Critically, the researchers designed the arrangement and size of the silicon nitride columns in the metalens so that it would exhibit a “spectrally invariant point spread function.” Essentially, this feature ensures that — for the entire visual spectrum — the image would contain aberrations that can be described by the same type of mathematical formula. Since this formula would be the same regardless of the wavelength of light, the researchers could apply the same type of computational processing to “correct” the aberrations.
They then built a prototype metalens based on their design and tested how well the metalens performed when coupled with computational processing. One standard measure of image quality is “structural similarity” — a metric that describes how well two images of the same scene share luminosity, structure and contrast. The higher the chromatic aberrations in one image, the lower the structural similarity it will have with the other image. The UW team found that when they used a conventional metalens, they achieved a structural similarity of 74.8 percent when comparing red and blue images of the same pattern; however, when using their new metalens design and computational processing, the structural similarity rose to 95.6 percent. Yet the total thickness of their imaging system is 200 micrometers, which is about 2,000 times thinner than current cellphone cameras.
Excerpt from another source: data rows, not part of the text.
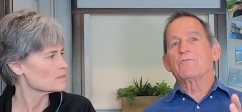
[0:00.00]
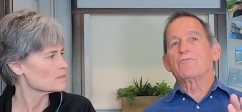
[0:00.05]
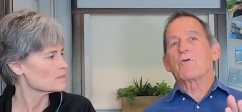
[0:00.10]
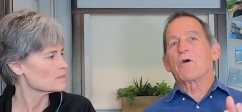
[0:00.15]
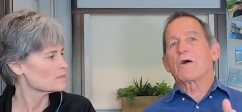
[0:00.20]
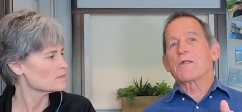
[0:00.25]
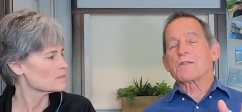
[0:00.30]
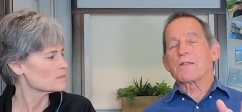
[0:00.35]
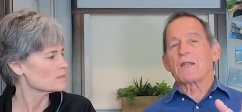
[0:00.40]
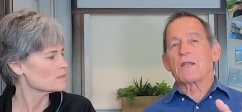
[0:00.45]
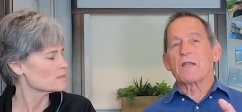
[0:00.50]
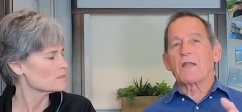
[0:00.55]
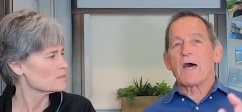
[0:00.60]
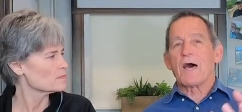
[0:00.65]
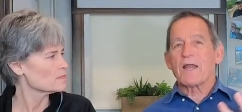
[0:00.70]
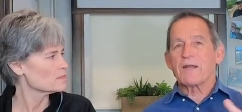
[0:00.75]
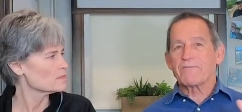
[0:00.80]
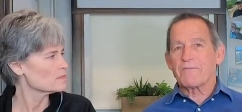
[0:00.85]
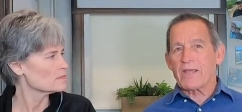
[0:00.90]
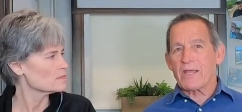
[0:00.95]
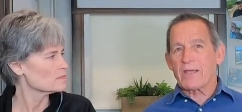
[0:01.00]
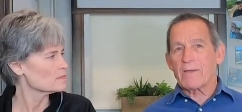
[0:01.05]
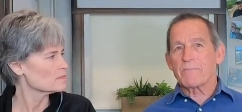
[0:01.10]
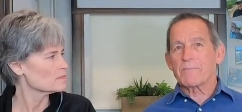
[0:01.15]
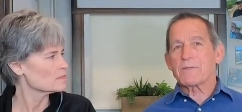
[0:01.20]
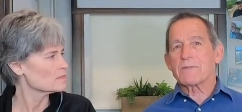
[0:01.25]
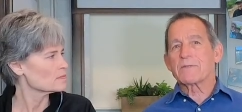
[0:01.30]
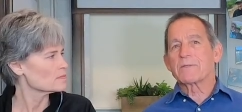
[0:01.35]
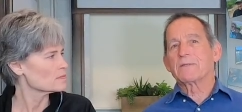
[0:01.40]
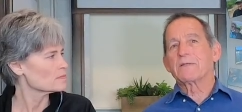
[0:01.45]
Speaker 1: It draws a lot of
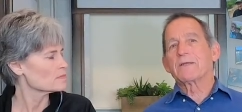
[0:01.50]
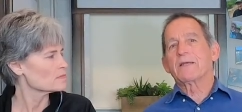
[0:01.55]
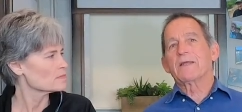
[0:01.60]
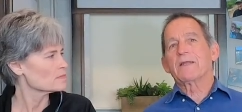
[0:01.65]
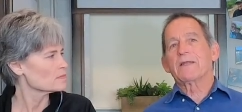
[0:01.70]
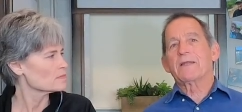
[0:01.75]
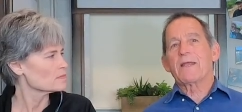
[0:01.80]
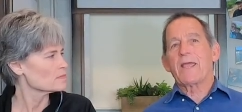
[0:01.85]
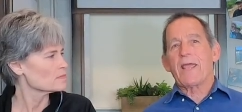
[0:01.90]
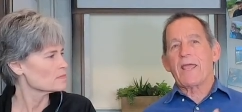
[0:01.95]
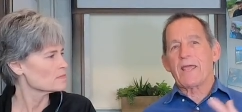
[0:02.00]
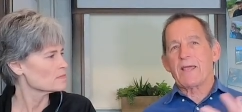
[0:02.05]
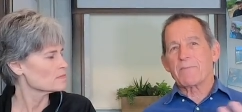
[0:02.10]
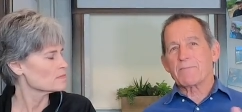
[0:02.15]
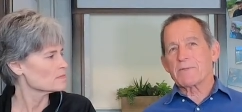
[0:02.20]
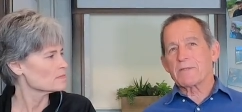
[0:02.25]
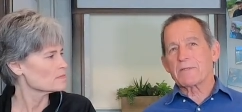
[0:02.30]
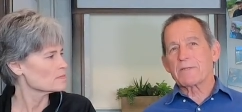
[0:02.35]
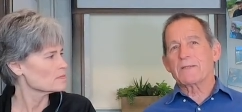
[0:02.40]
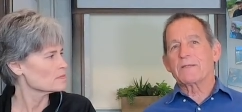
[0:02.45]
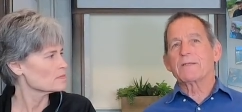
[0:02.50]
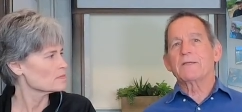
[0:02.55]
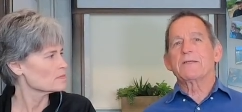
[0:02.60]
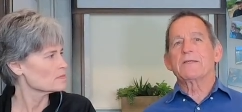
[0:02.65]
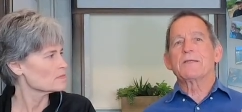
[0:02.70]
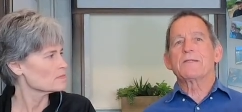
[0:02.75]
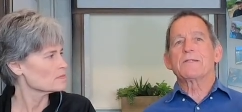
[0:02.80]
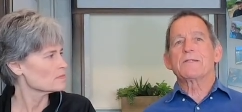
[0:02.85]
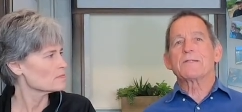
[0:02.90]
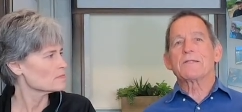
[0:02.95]
amps, and amps
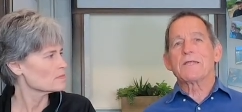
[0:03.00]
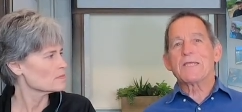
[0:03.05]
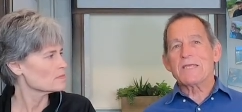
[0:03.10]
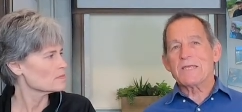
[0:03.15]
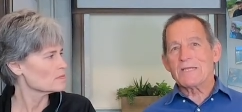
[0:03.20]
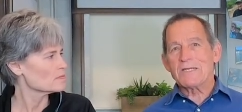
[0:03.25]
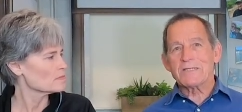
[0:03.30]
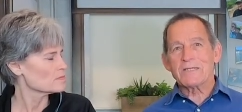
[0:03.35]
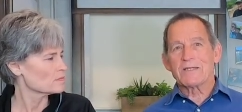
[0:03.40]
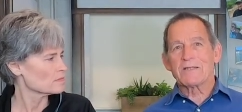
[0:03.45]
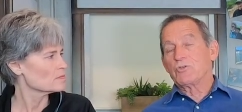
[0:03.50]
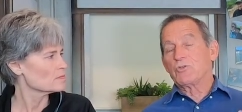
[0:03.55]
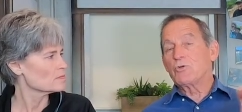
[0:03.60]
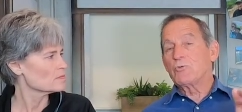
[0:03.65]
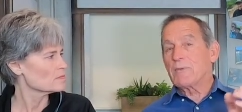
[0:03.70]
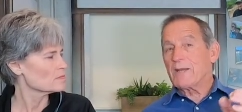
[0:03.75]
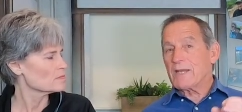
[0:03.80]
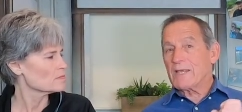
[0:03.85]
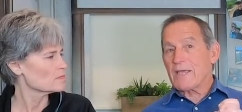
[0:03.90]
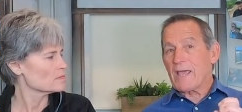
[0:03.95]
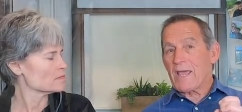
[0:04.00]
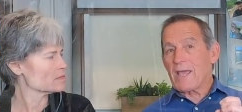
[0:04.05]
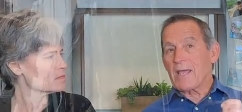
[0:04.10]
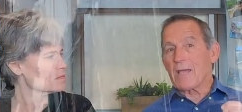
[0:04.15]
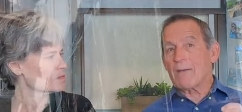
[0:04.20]
is heat. Too many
“This is a substantial improvement in metalens performance for full-color imaging — particularly for eliminating chromatic aberrations,” said co-author Alan Zhan, a UW doctoral student in physics.
For the color image of flower buds at the far-left, a traditional metalens (second from left) captures images with strong chromatic aberrations and blurring. The UW team’s modified metalens (third from left) yields an image with similar levels of blurring for all colors. But the team removes most of these aberrations using computational filtering, producing an image (right) with high structural similarity to the original. Shane Colburn/Alan Zhan/Arka Majumdar
In addition, unlike many other metasurface-based imaging systems, the UW team’s approach isn’t affected by the polarization state of light — which refers to the orientation of the electric field in the 3-D space that lightwaves are traveling in.
The team said that its method should serve as a road map toward making a metalens — and designing additional computational processing steps — that can capture light more effectively, as well as sharpen contrast and improve resolution. That may bring tiny, next-generation imaging systems within reach.
The research was funded by the UW, an Intel Early Career Faculty Award and an Amazon Catalyst Award.